Эмиль Гилельс. За гранью мифа | страница 54
Кого из пианистов мы называем великими? И почему?
В XX веке:
Рахманинов — открыл в музыке „суровость“,
Шнабель — Шуберта,
Гульд — Баха.
Искусство Гилельса многозначно и потому до конца непостижимо — у него есть своя тайна. Суждение становится нередко верным, когда всматриваешься в явление на расстоянии, когда для оценки есть промежуток „пространственный“ (как если бы перед нами была картина) и временной».
Да, конечно, любое искусство — не только Гилельса — до конца не может быть «раскрыто», своя тайна остается всегда. Но последней фразой Баренбойм, как бы оправдываясь, ввиду слишком короткой дистанции откладывает на будущее вынесение решения о месте и значении Гилельса в XX столетии.
Однако это можно сделать уже сейчас. Весь путь Гилельса перед нами.
Чрезвычайно показательны соображения, высказанные исследователями пианизма совершенно независимо друг от друга и в различных контекстах, — но в них недвусмысленно вырисовывается интересующий нас ответ. Вот эти фрагменты.
Л. Гаккель: «По прошествии многих десятилетий можно утверждать, что Гилельс-пианист оказался явлением новым по любой объективной мерке, что он и в мировом масштабе выходил за традиционные пределы, и, прежде всего, за пределы романтического индивидуализма.
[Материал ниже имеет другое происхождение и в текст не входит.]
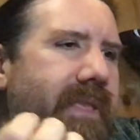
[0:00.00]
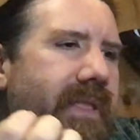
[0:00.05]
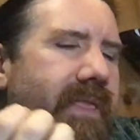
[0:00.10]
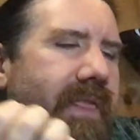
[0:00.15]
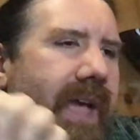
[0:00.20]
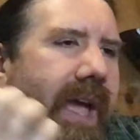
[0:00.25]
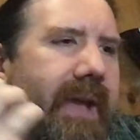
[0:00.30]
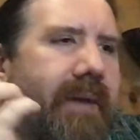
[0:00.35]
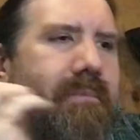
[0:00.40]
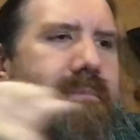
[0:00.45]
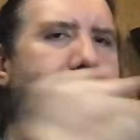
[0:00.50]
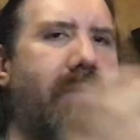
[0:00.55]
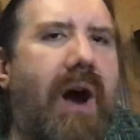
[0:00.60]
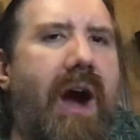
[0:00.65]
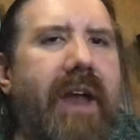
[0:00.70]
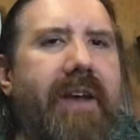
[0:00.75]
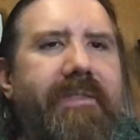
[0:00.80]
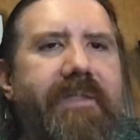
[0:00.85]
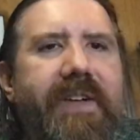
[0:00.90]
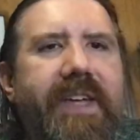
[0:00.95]
like
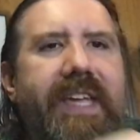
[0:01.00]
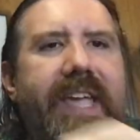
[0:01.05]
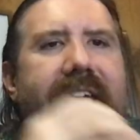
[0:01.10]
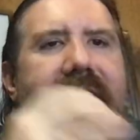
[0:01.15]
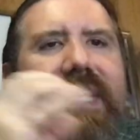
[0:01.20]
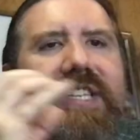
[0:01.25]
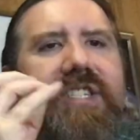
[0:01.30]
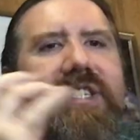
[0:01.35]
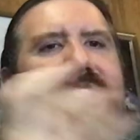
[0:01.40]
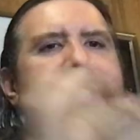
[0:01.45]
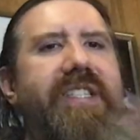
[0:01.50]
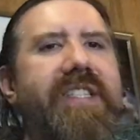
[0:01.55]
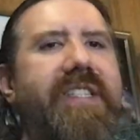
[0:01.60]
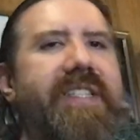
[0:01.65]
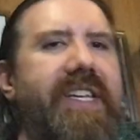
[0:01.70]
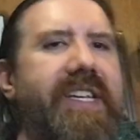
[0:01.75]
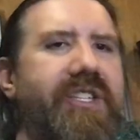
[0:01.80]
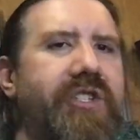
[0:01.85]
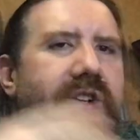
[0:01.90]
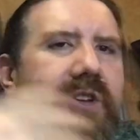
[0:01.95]
modifications and
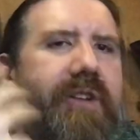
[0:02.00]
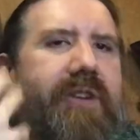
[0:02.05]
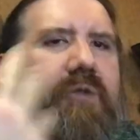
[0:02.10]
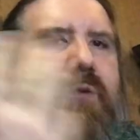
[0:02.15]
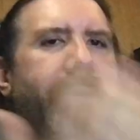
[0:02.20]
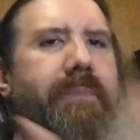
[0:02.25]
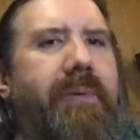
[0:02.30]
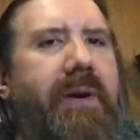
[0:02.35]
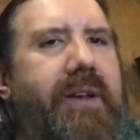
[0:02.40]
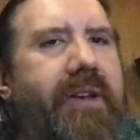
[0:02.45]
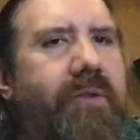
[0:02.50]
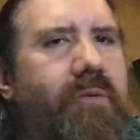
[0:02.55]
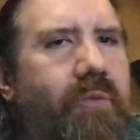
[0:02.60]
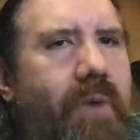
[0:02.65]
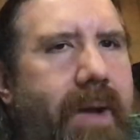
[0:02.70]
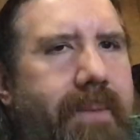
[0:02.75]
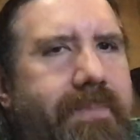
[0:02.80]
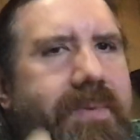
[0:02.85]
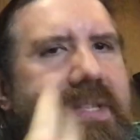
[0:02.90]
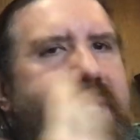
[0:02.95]
things you can equip on your
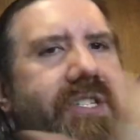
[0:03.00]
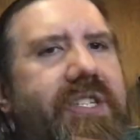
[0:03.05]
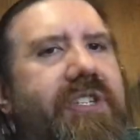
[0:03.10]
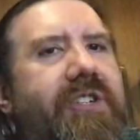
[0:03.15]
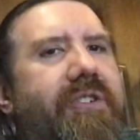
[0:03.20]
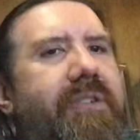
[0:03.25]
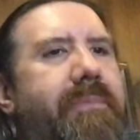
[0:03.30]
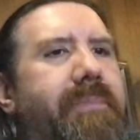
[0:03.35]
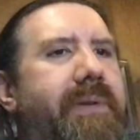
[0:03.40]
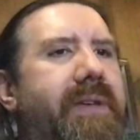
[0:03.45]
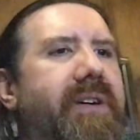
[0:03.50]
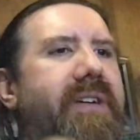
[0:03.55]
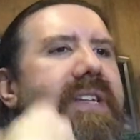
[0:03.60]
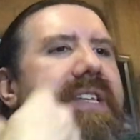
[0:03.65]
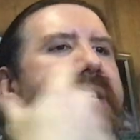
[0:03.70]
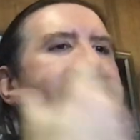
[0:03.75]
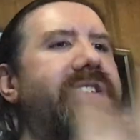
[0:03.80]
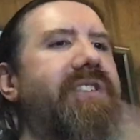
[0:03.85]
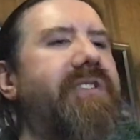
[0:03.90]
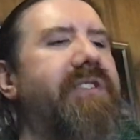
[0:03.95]
weapons and your
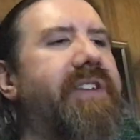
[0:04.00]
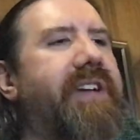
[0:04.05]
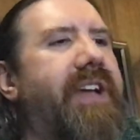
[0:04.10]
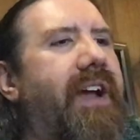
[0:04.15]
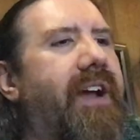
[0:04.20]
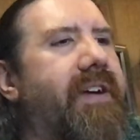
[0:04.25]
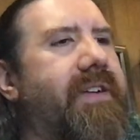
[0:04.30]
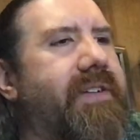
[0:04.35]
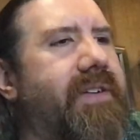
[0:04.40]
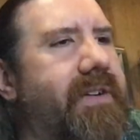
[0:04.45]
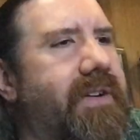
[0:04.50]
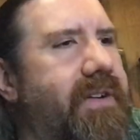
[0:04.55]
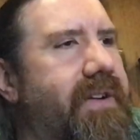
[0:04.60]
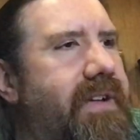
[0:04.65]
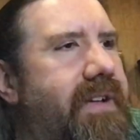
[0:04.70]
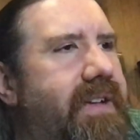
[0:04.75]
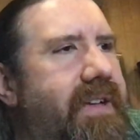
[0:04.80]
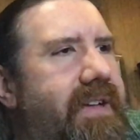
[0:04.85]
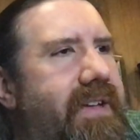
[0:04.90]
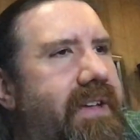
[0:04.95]
abilities and your character,
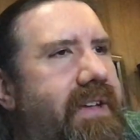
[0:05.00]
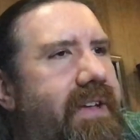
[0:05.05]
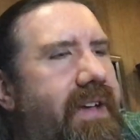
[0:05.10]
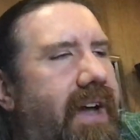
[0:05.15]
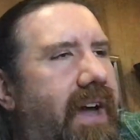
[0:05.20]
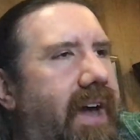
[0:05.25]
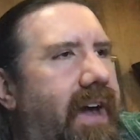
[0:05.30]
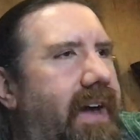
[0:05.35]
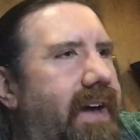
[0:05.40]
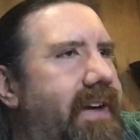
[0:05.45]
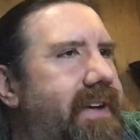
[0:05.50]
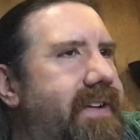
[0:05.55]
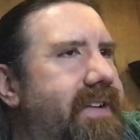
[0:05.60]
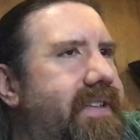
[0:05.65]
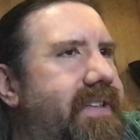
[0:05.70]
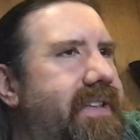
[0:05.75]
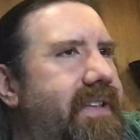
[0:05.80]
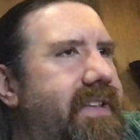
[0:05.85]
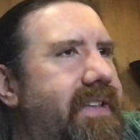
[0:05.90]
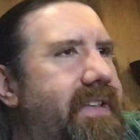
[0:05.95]

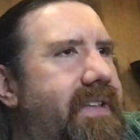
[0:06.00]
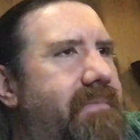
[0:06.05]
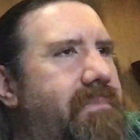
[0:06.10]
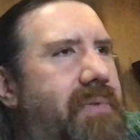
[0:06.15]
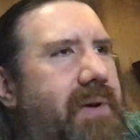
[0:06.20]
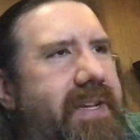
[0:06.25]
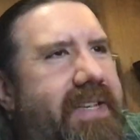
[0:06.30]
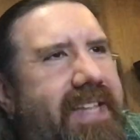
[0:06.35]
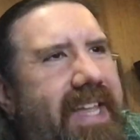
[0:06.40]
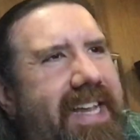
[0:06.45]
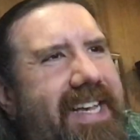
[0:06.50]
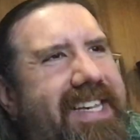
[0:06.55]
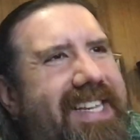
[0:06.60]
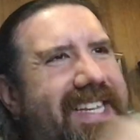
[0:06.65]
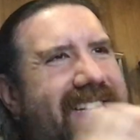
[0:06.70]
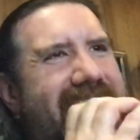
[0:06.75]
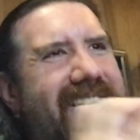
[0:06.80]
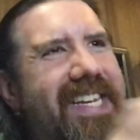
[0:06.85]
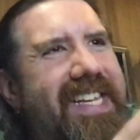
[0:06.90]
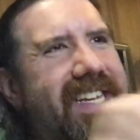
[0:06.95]
but they
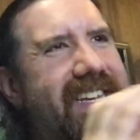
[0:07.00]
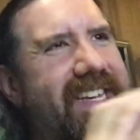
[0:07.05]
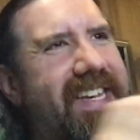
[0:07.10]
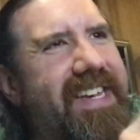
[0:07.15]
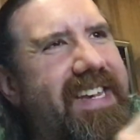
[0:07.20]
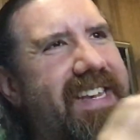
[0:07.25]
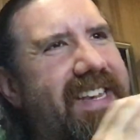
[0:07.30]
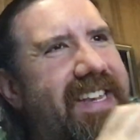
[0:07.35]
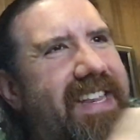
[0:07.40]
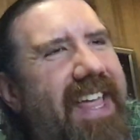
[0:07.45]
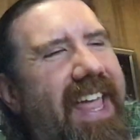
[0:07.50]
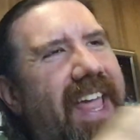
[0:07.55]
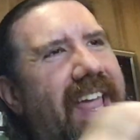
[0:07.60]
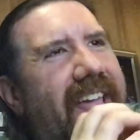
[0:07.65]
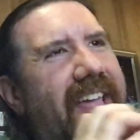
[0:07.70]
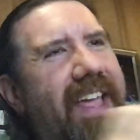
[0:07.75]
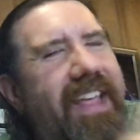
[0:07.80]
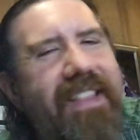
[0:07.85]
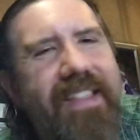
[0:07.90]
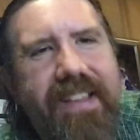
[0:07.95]
didn't.
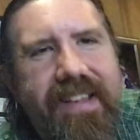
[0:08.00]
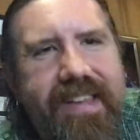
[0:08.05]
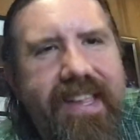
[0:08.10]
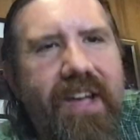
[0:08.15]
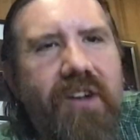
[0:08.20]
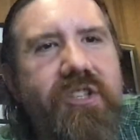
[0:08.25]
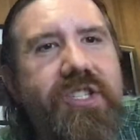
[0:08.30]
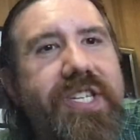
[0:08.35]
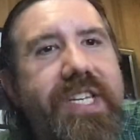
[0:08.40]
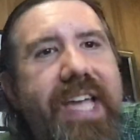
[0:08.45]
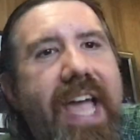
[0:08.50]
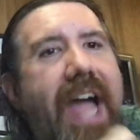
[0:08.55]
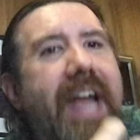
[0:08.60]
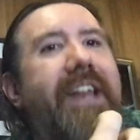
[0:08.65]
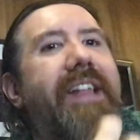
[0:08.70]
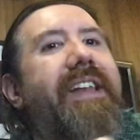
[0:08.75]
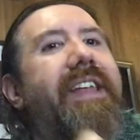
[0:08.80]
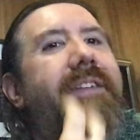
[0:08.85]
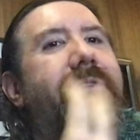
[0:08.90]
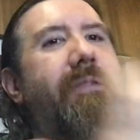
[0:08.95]
They in the DLC
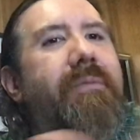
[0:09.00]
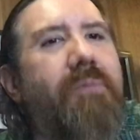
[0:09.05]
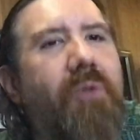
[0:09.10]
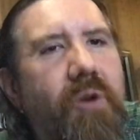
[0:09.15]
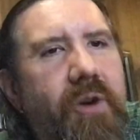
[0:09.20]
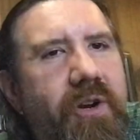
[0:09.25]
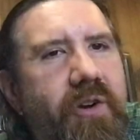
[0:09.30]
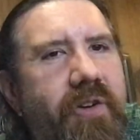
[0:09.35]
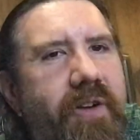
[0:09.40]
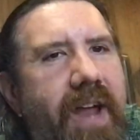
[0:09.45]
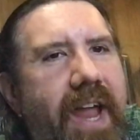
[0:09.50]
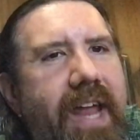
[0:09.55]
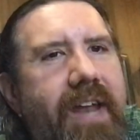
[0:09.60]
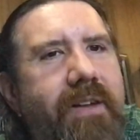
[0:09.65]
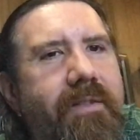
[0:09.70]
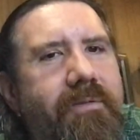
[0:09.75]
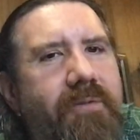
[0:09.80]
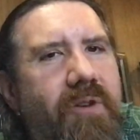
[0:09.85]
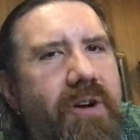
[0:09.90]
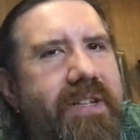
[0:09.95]
added even more
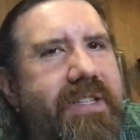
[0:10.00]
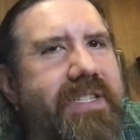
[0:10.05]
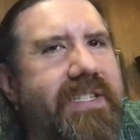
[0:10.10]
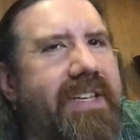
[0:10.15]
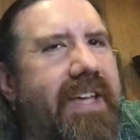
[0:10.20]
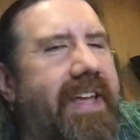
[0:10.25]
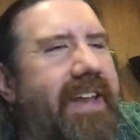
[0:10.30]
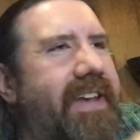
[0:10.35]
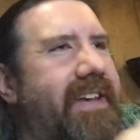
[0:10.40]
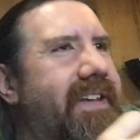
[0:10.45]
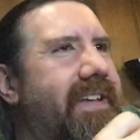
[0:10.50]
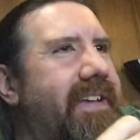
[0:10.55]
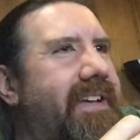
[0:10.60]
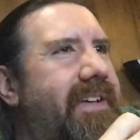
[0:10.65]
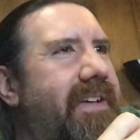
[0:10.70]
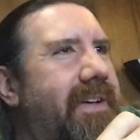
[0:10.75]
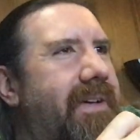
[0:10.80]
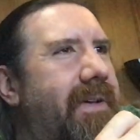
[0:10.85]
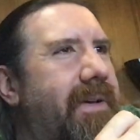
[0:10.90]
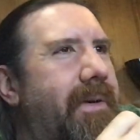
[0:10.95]
creative ones, and
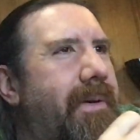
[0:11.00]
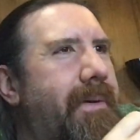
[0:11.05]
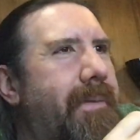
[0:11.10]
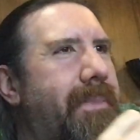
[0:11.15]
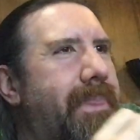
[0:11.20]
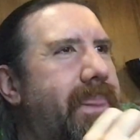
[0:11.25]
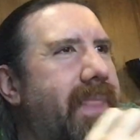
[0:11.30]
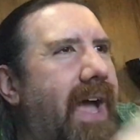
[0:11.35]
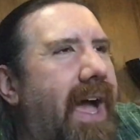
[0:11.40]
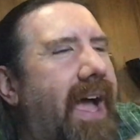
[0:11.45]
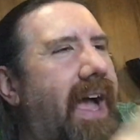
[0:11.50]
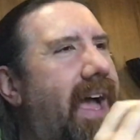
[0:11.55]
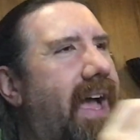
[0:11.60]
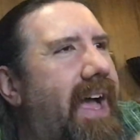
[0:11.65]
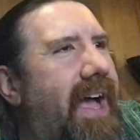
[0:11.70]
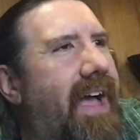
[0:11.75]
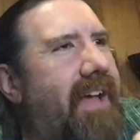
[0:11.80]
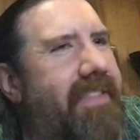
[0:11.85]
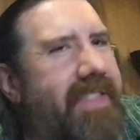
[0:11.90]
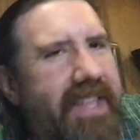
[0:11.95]

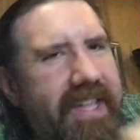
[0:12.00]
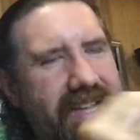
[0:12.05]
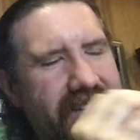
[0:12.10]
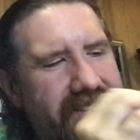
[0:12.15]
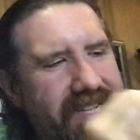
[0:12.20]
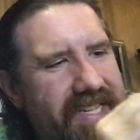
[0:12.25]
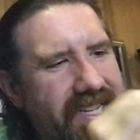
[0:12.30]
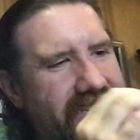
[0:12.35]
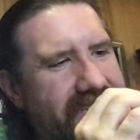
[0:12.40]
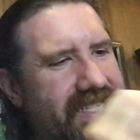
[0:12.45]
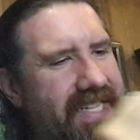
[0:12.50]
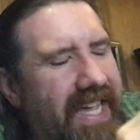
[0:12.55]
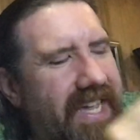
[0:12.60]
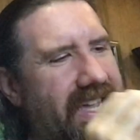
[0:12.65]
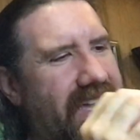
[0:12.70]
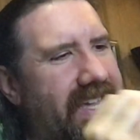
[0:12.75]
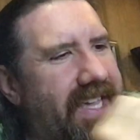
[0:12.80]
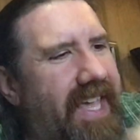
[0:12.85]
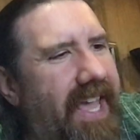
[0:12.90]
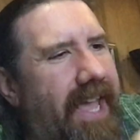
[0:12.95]
I think it's like
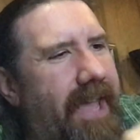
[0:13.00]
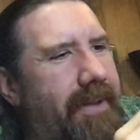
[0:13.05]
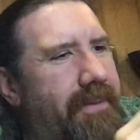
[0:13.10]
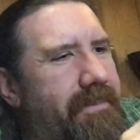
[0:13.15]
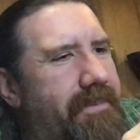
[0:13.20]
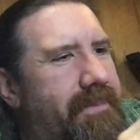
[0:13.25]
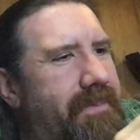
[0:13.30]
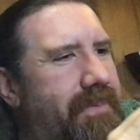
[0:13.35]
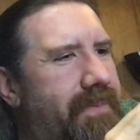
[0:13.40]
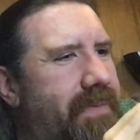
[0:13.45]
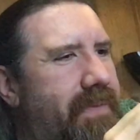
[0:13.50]
a game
Достаточно сопоставить — мысленно и с помощью грамзаписей — игру нашего мастера с игрой его европейских сверстников, таких, как Д. Липатти, В. Мальцужинский, М. Де ля Брюшолри, М. Лимпани, чтобы это стало очевидным».
В. Грицевич (в книге «История стиля в фортепианном исполнительстве»): «К концу 30-х годов, с появлением на концертной эстраде Э. Гилельса, Н. Магалова и Д. Липатти, современный пианизм занял господствующие позиции в фортепианном искусстве». (Должен заметить, что автор ставит искусство Н. Магалова и Д. Липатти чрезвычайно высоко.)
Наконец, Д. Рабинович (в книге «Исполнитель и стиль»): «…Среди великих пианистов современности по крайней мере трое — Э. Гилельс, С. Рихтер, А. Микеланджели… — являются зачинателями и знаменосцами складывающегося нового высокого виртуозного стиля, стиля противоположного, непримиримо враждебного виртуознической бравуре и на сегодняшней основе возрождающего подлинно виртуозные традиции Листа, Антона Рубинштейна, Бузони, Рахманинова». (Стиль этот, добавлю, противоположен и псевдоромантической «непредсказуемости», спонтанному волеизъявлению.)
По всей видимости, нет надобности внушать читателю дальнейшее направление мысли — вывод напрашивается сам собой. Конечно, я сформулирую его, но чуть позже.